[OAI-implementers] OAI identifier resolver
Patrick CH Hochstenbach
Patrick Hochstenbach <hochsten@lanl.gov>
Mon, 20 Oct 2003 21:39:17 -0600 (MDT)
A MD5 hash is an incredible safe hash to use. It would take you
2^64 unique identifiers to come up with a collision. This will take
you about 585 years if you allow for a creation of about 1,000,000,000
identifiers per second.
Patrick
On Mon, 20 Oct 2003, Xiaoming Liu wrote:
>
> On Mon, 20 Oct 2003, Lonnie D. Harvel wrote:
>
> >
> > I am in favor of just the URL:[collection name] approach. Why make it
> > more complicated than necessary? URL's are unique. Is there a particular
> > reason why it needs to be shorter?
>
> This is back to the problem why we need a resolver. If both baseURL and
> record identifier are supplied, it doesn't make a lot sense to develop a
> resolver. I think the motivation is to provide a "cool" URL for each
> record, and make it easy to exchange information by REST model.
>
> OAI has no centralized mechanism to maintain unique repository name, it's
> either done by one centralized registry -- like UIUC registry, or done
> by a distributed way -- like hashing baseURL or other better ways. In the
> distributed way, I can add a link to Purl-OAI resolver without prior
> knowledge of how repository name is maintained in Purl-OAI resolver.

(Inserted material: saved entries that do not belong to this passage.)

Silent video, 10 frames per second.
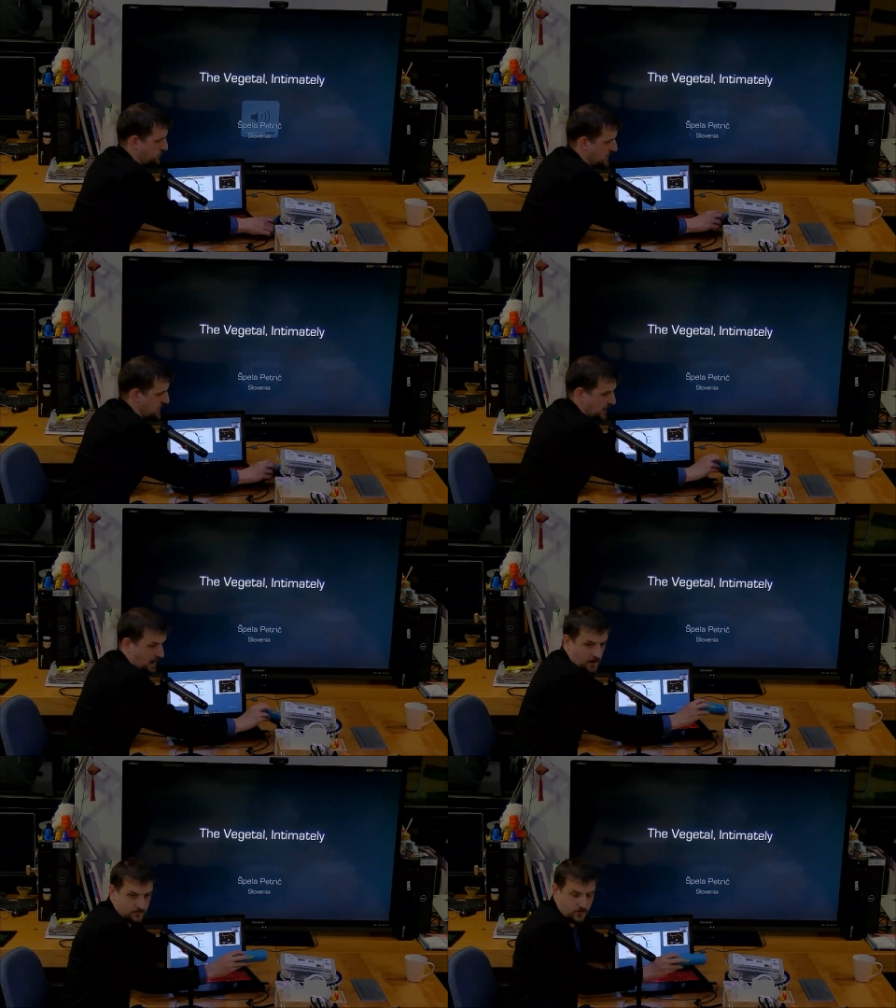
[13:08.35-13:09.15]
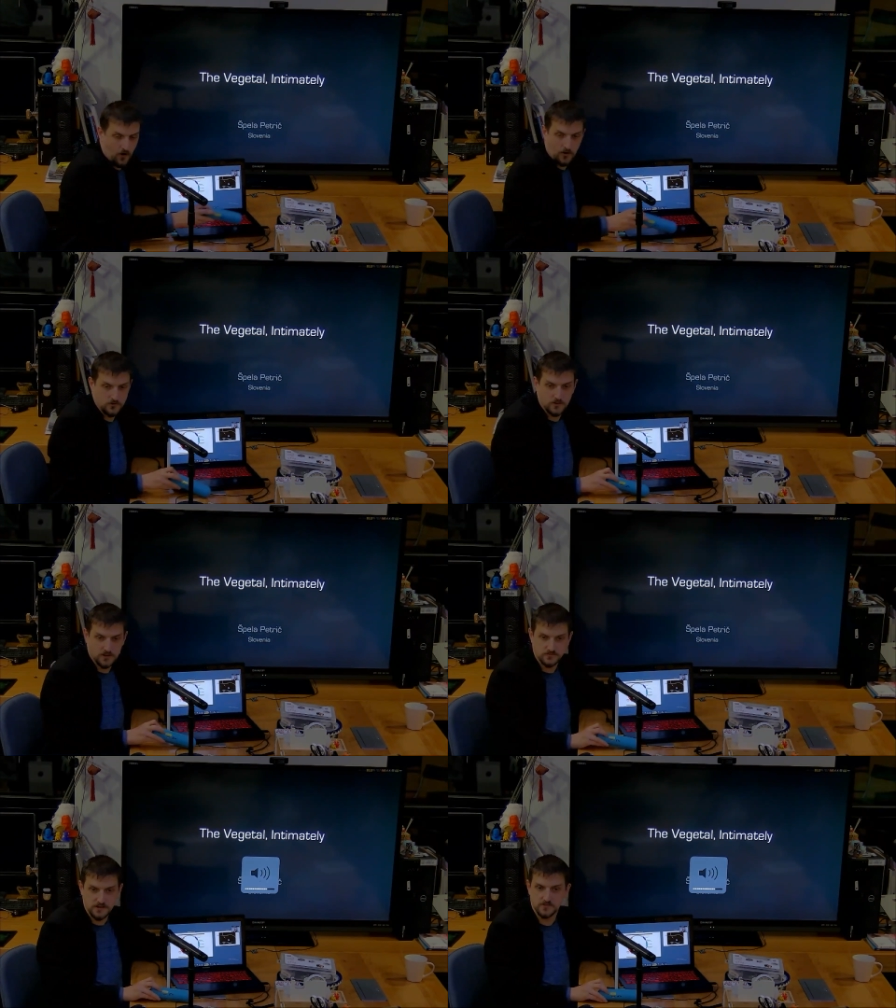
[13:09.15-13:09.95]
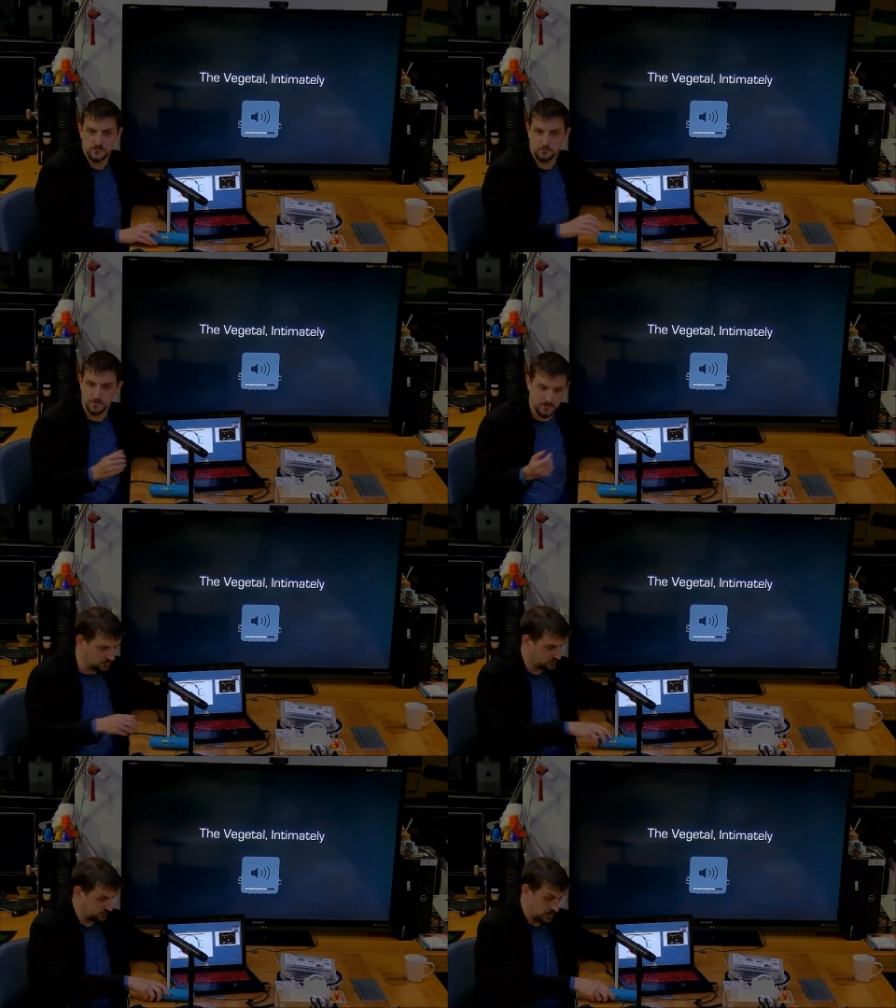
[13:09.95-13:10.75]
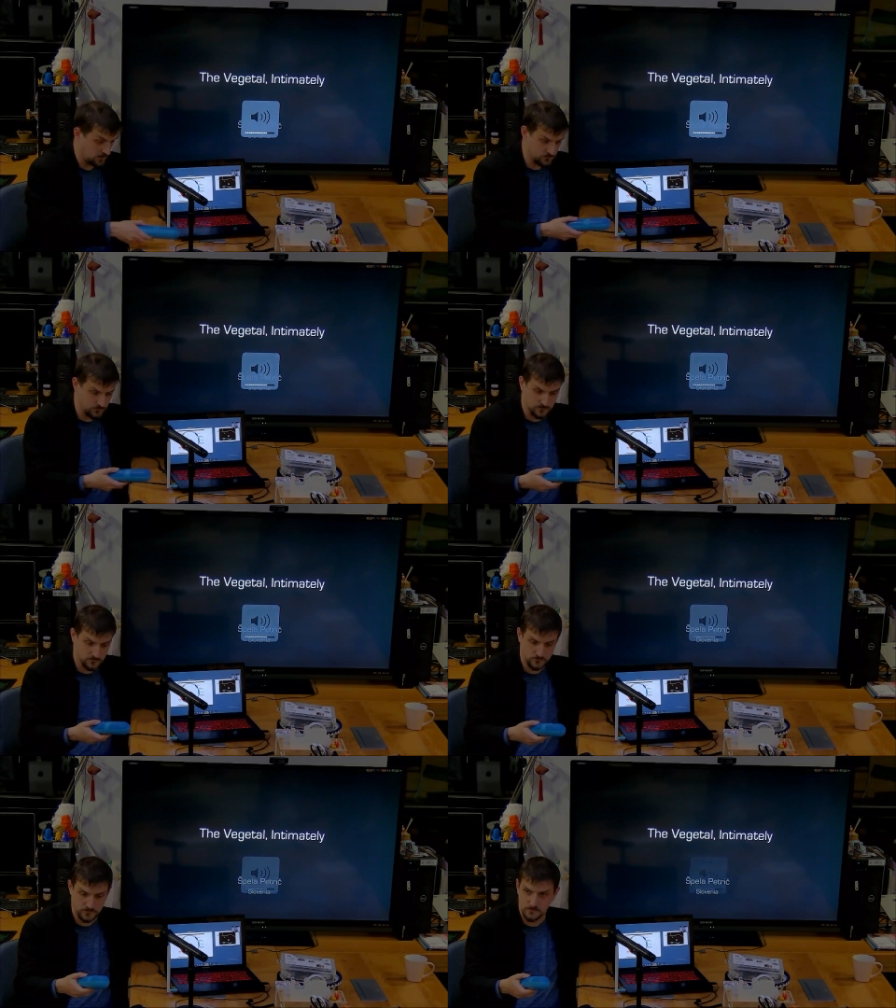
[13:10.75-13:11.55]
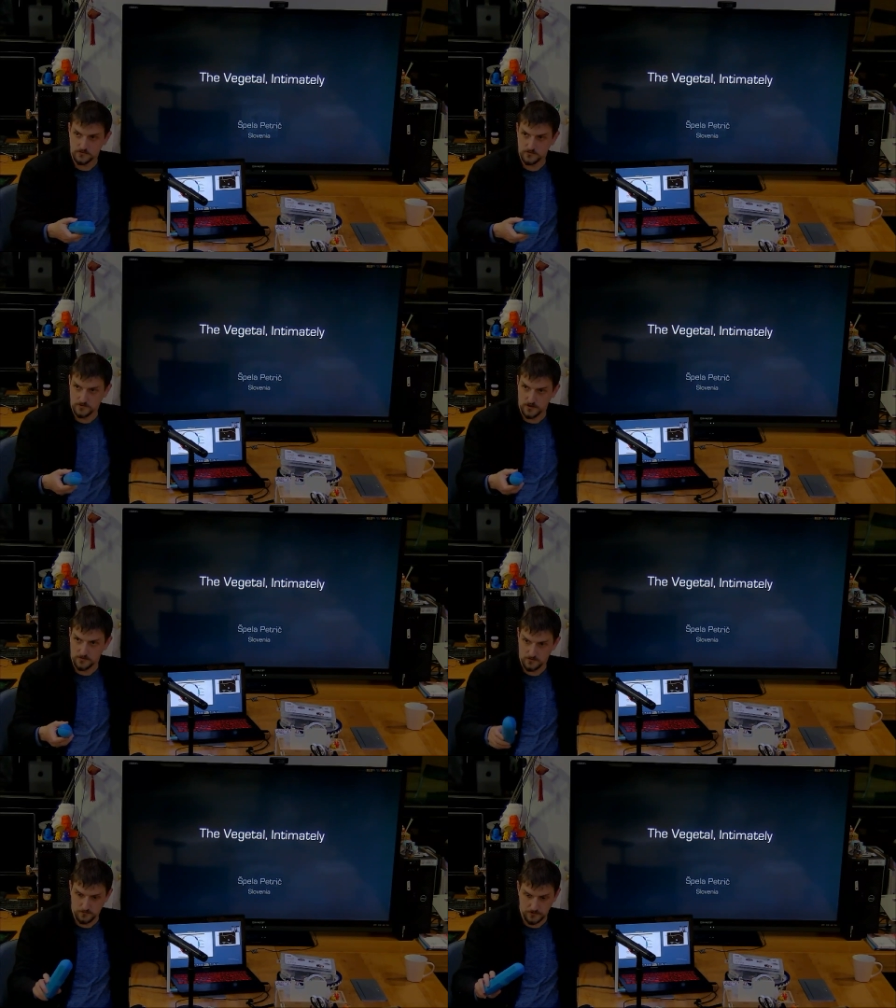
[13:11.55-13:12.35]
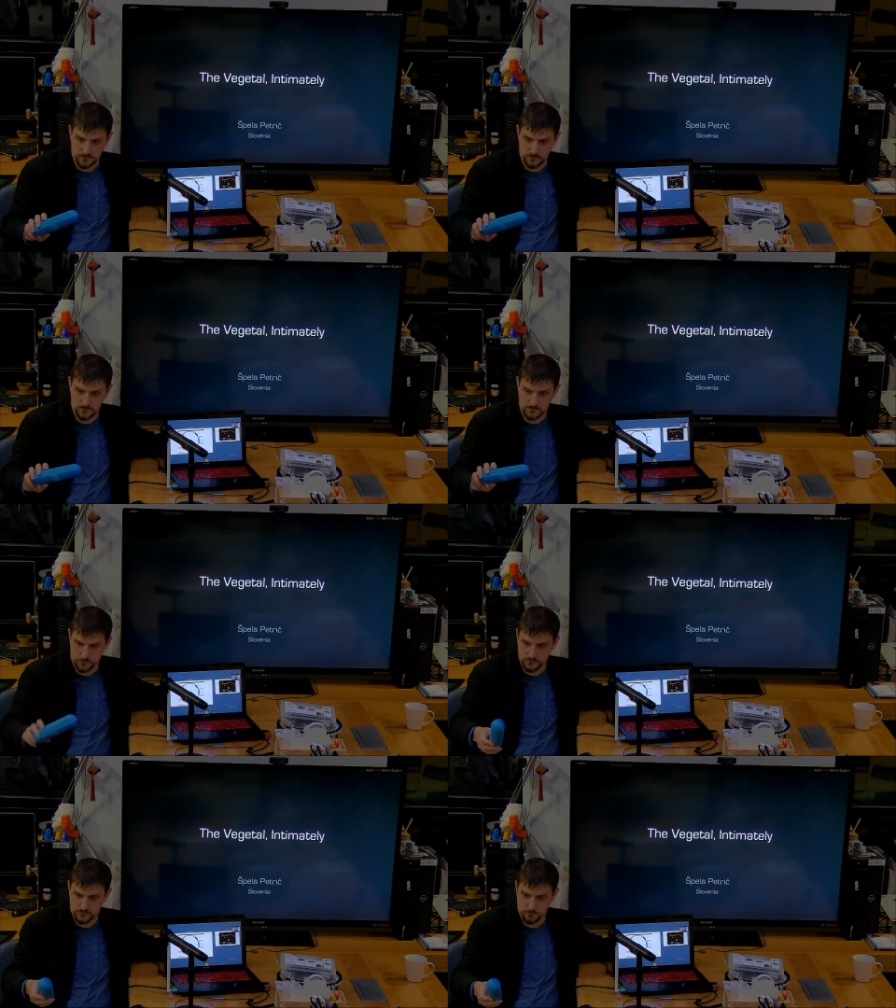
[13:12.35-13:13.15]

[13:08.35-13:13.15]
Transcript: have, all you guys need is a plug. Yeah, you can do this. Yeah, but you need, where's the plug?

> That's my reason of favoring distributed method.
>
> xiaoming
>
>
>
>
>
> >
> > Adam Farquhar wrote:
> >
> > > Xiaoming,
> > >
> > > Selecting an approach that will be certain to fail, but unpredictably,
> > > is not a good 'engineering' approach, especially when there are other
> > > approaches that do not fail. For example, taking a base64 encoding of
> > > the base URL or just using the base URL itself will both provide a
> > > unique identifier.
> > >
> > > Adam.
> > >
> > >>>Hash algorithms such as MD5 or CRC32 cannot be used to generate unique
> > >>>identifiers. These algorithms will occasionally produce the same output for
> > >>>different input strings (this is why hash tables require a mechanism for dealing
> > >>>with collisions). Common approaches to generating unique identifiers use some
> > >>>sort of a registration mechanism to appropriately partition the space of possible
> > >>>values. Successful ones will leverage an existing registration mechanism, such
> > >>>as DNS.
> > >>>
> > >>>
> > >>
> > >>I agree hash algorithm is not a "perfect" way to generate unique
> > >>identifier for a repository, but it may be acceptable in engineering
> > >>perspect, the collision possibility will be pretty low in current scale of oai data
> > >>providers (<500?).
> > >>
> > >>I think the basic problem is how to render OAI baseURL to a shorter,
> > >>readable string in non-collision way. The algorithm should be repeatable
> > >>-- Anyone can use same algorithm to generate same output given a baseURL.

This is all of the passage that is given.